Thomas Ede Zimmermann

From the Linguist List: “Becoming a semanticist back in the 1970s was quite different from what it is in the days of Heim & Kratzer (incidentally, two of my old Konstanz friends). The field had not been established as a sub-discipline of linguistics, and despite some serious integrative attempts (thanks to Barbara Partee), it was still perceived as an esoteric pastime of a small community of logicians, philosophers of language, and (few) linguists. In Germany, this community was particularly strong, with enough funding to have spectacular conferences bringing together some of the best researchers in the field. I attended quite a few of them, though rarely presenting anything, during the time I worked on my dissertation, which was supposed to be about the interface between logical and lexical semantics. I never finished that dissertation, for at least two reasons. The first was that I kept changing my mind over the very subject area: my original strategy had been to formulate model-theoretic constraints on meaning postulates to keep them from overgenerating (a serious issue at the time, and still), but the more I worked on it, the less confident I became that model theory is the right framework for natural language semantics. The other reason was that I was easily distracted, working on a lot of other problems at the same time, and with more success (in terms of publications). One of my favourite topics was Groenendijk’s and Stokhof’s fascinating partition semantics of interrogatives.
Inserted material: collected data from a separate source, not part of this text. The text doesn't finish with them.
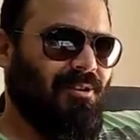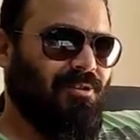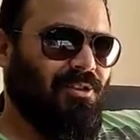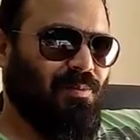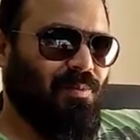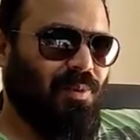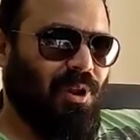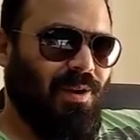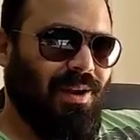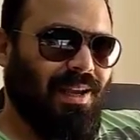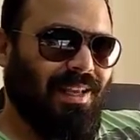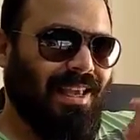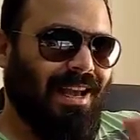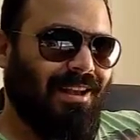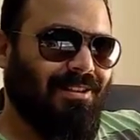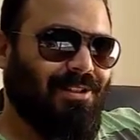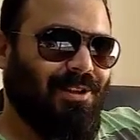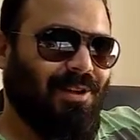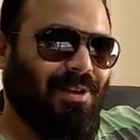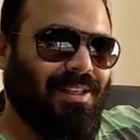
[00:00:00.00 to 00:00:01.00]
I was just blowing it
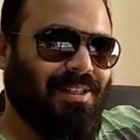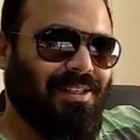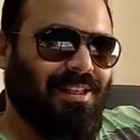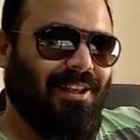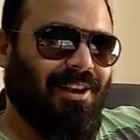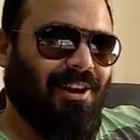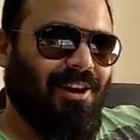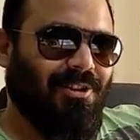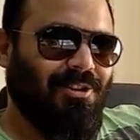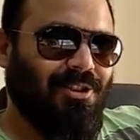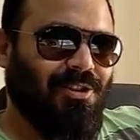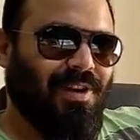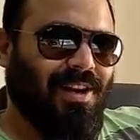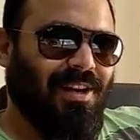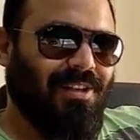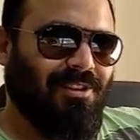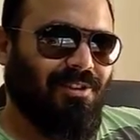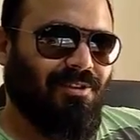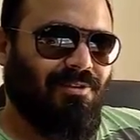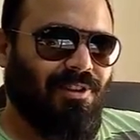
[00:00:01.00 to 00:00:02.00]
down so you could see the
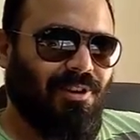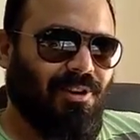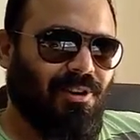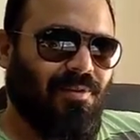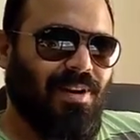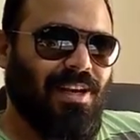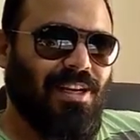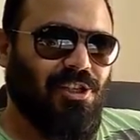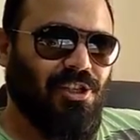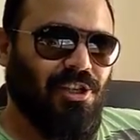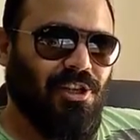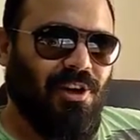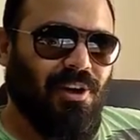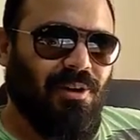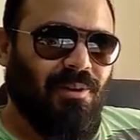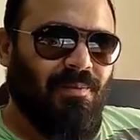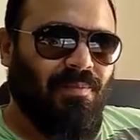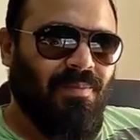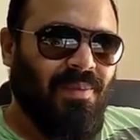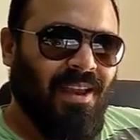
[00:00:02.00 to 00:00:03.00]
contrast off of the green
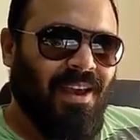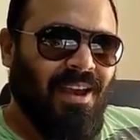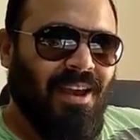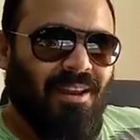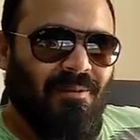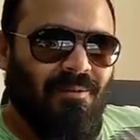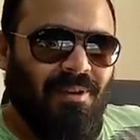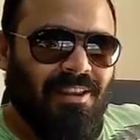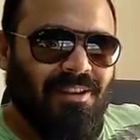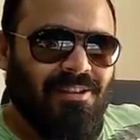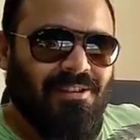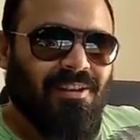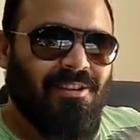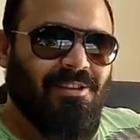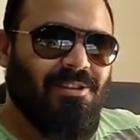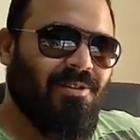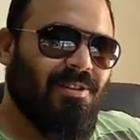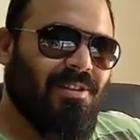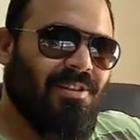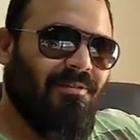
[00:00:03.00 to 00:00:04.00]
shirt. And you see,
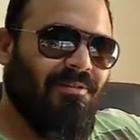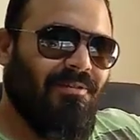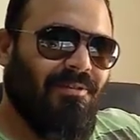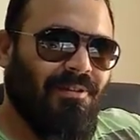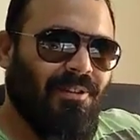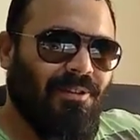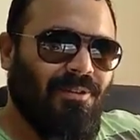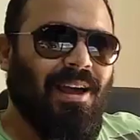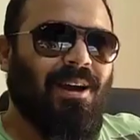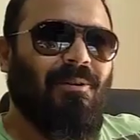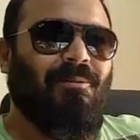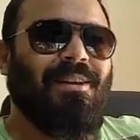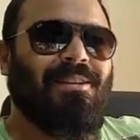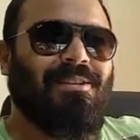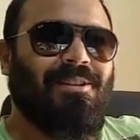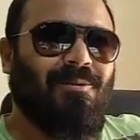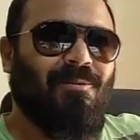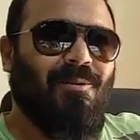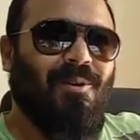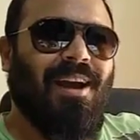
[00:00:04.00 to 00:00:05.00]
as soon as it flew that way
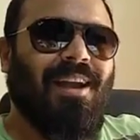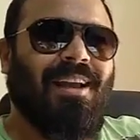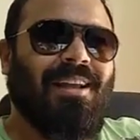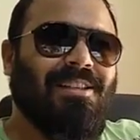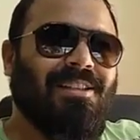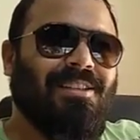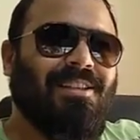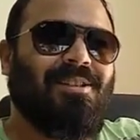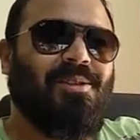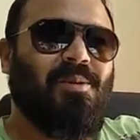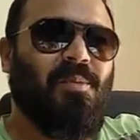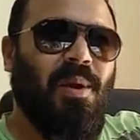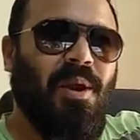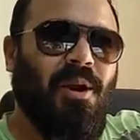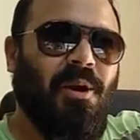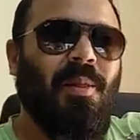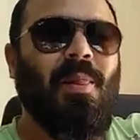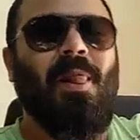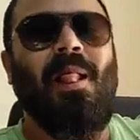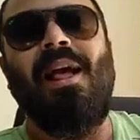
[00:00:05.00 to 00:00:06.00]
to the white, it just
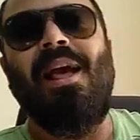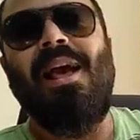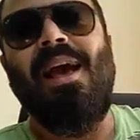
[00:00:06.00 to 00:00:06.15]
disappeared.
When investigating its logical underpinnings, I found that one of Montague’s implicit hypotheses about semantic analysis – that his intensional type logic provides a restrictive framework of compositional semantics – was not quite right. I wrote a short article about this and showed it to my would-be supervisor Arnim von Stechow, who saw to it that I would submit it as my dissertation. In the event it was accepted by him (and the co-promoters) and also got published in a logic journal. Rather than being proud of these 13 pages in print, I have always felt a bit ashamed for never having written a proper dissertation; but in the meantime I got used to being introduced as the guy who must have written the shortest linguistics dissertation ever.”